2- AYRILMA KARARI / Decision To Leave
Koreli auteur sinemacı Park Chan-wook, Cannes’den en iyi yönetmen ödülünü aldığı son başyapıtında, ilk döneminin kara filmlerine dönüş yapıyor, bir polis ile cinayet zanlısı arasında gelişen tutkulu aşkın hikâyesini şaşırtıcı bir üslûpla, yaratıcı yönetmenlik tercihleriyle anlatırken unutulmaz finaliyle sinemaseverleri büyülüyor. (Ülkemizde gösterime girmeyen film, halen MUBI’den izlenebiliyor.)

3- MEMORIA
Taylandlı eşsiz sinemacı Apicathpong Weerasethakul’un yine Cannes’dan jüri ödüllü son filmi, maddi dünyadan manevi alemin düşler diyarına insanlığın ortak hafızasına doğru yol alan ve bu gizemli serüvene izleyiciyi de ortak eden kusursuz bir başyapıt İspanyolca adı dilimizde hafıza (ya da bellek) anlamına filmde fenomen oyuncu Tilda Swinton başrolde. (‘İnsanlığın Ortak Hafızasına Yolculuk’ / 11.03.2022)

4- GÖKYÜZÜNE BAKTIĞIMIZDA NE GÖRÜYORUZ
Son dönemin en heyecan verici yaratıcılarından biri olan Gürcü sinemasının önemli isimlerinden Aleksandre Koberidze’nin klişe bir aşk tutulması ile başlamasına karşın, farklı anlatım üslûpları denediği filminde, sihir denilen şeylere, gerçek olamayacak kadar garip olduğu düşünülen doğaüstü gelişmelere alan açmayı, bunların günlük hayatımızın bir parçası olduğunu dile getirmeyi hedeflediğini dile getiriyor. (‘Sinema Bizi Kavuşturur’ / 14.07.2022)

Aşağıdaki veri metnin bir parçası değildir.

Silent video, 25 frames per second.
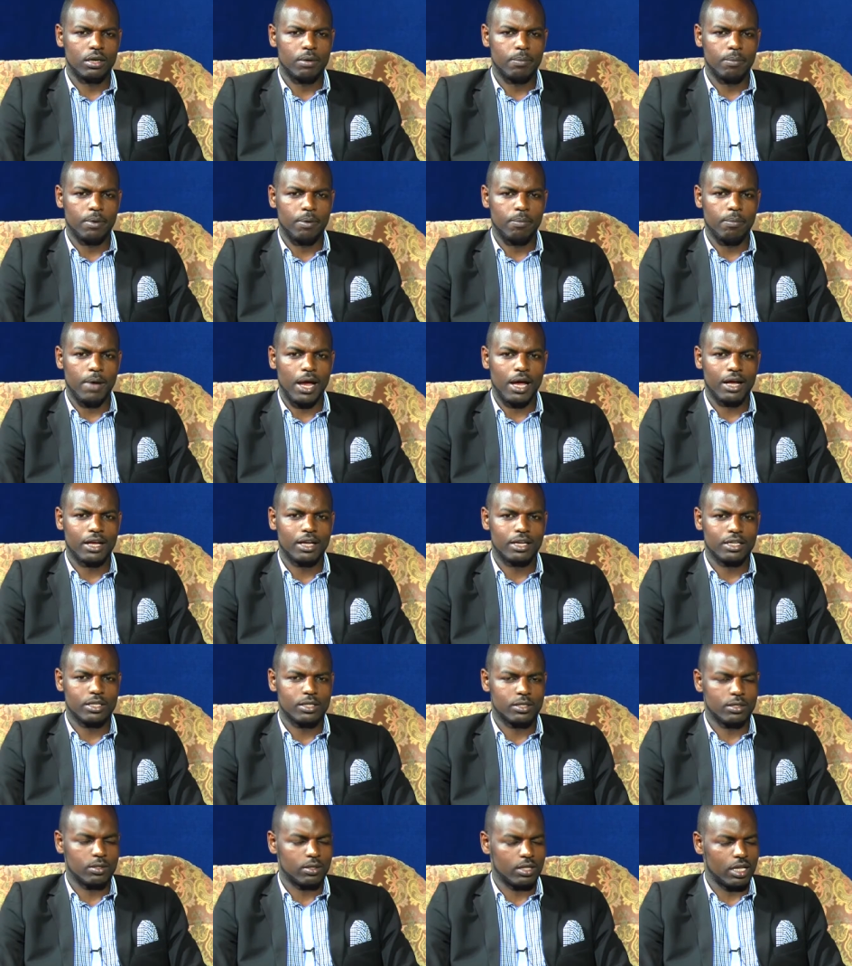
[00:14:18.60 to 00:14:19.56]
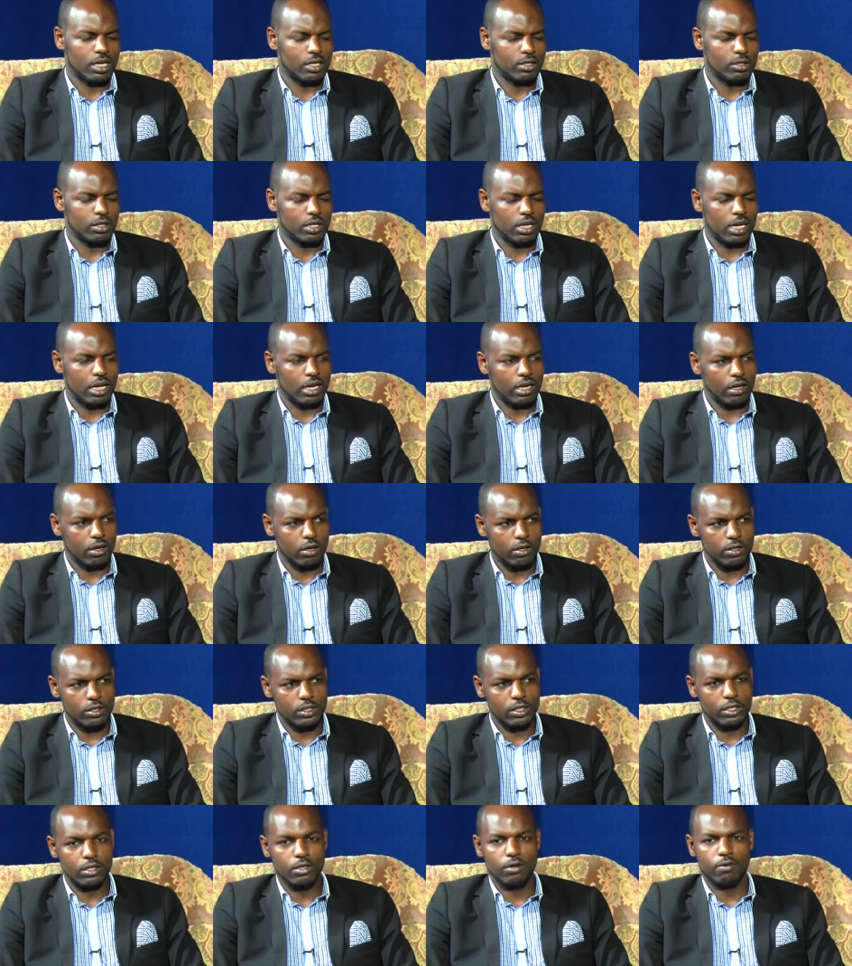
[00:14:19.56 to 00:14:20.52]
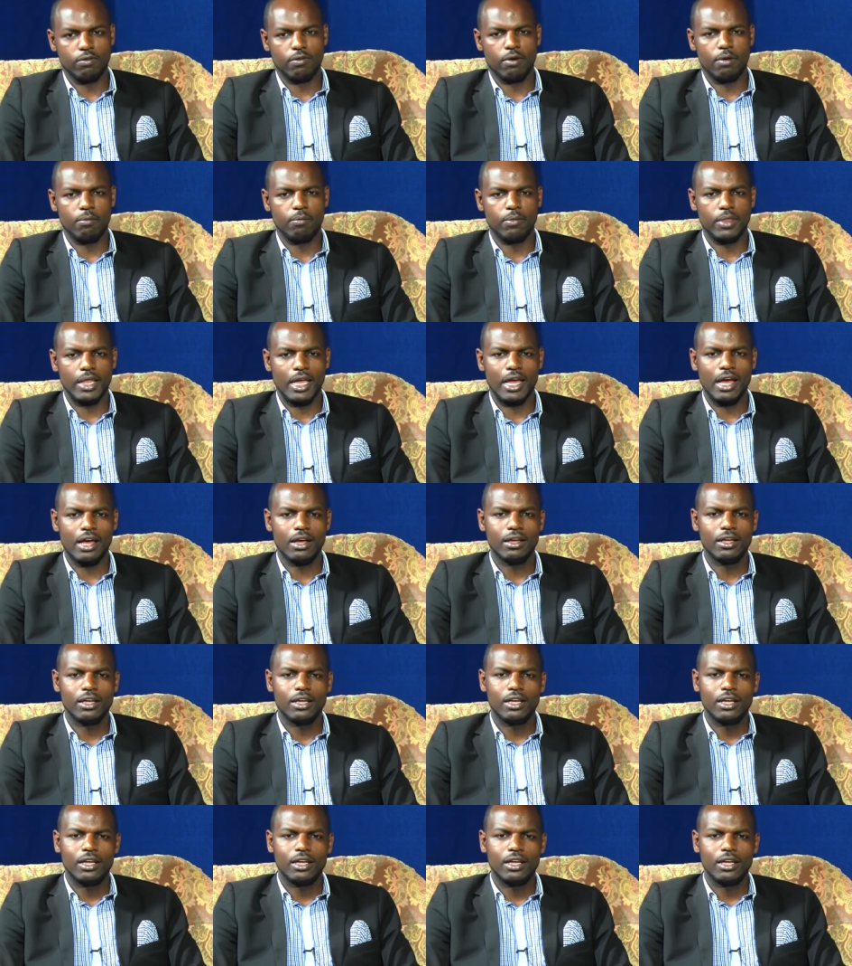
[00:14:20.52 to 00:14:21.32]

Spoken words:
be back so that you can continue from there.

5- ÖĞLE GÜNEŞİNDE YILDIZLAR / Stars at Noon
Çağımızın saygın sinemacılarından Claire Denis dünya prömiyerini Büyük Jüri Ödülü’nü kazandığı Cannes Film Festivali’nde yapmış olan son filminde fonda dönen siyasi entrikalardan ziyade, tekinsiz bir iklimde birbirlerini bulmuş iki kayıp ruhun jestler, bakışlar, dokunuşlar, bedenler, yüzler ve ihtiraslı sevişmeler aracılığıyla duyumsadıkları ile ilgileniyor (‘Çamura Batmış Duygular’ / 20.12.2022)

6- KUZEYLİ / The Northman
Amerikalı auteur sinemacı Robert Eggers’in titiz bir tarihsel ve mitolojik ön çalışma ile çağdaş aksiyon geleneğine alternatif sunan önemli çalışması, Kuzey’in kasvet ve kıyametini yüksek sanata dönüştüren, saf ilkelliği has sinemayla buluşturan yılın en önemli sinema deneyimlerinden biri. Kubrick’in mirasçısı Eggers’in henüz mükemmel bulmadığı sinemasının gelecek ürünlerini merakla bekliyoruz. (‘Saf İlkelliğin Has Sineması’ / 21.04.2022)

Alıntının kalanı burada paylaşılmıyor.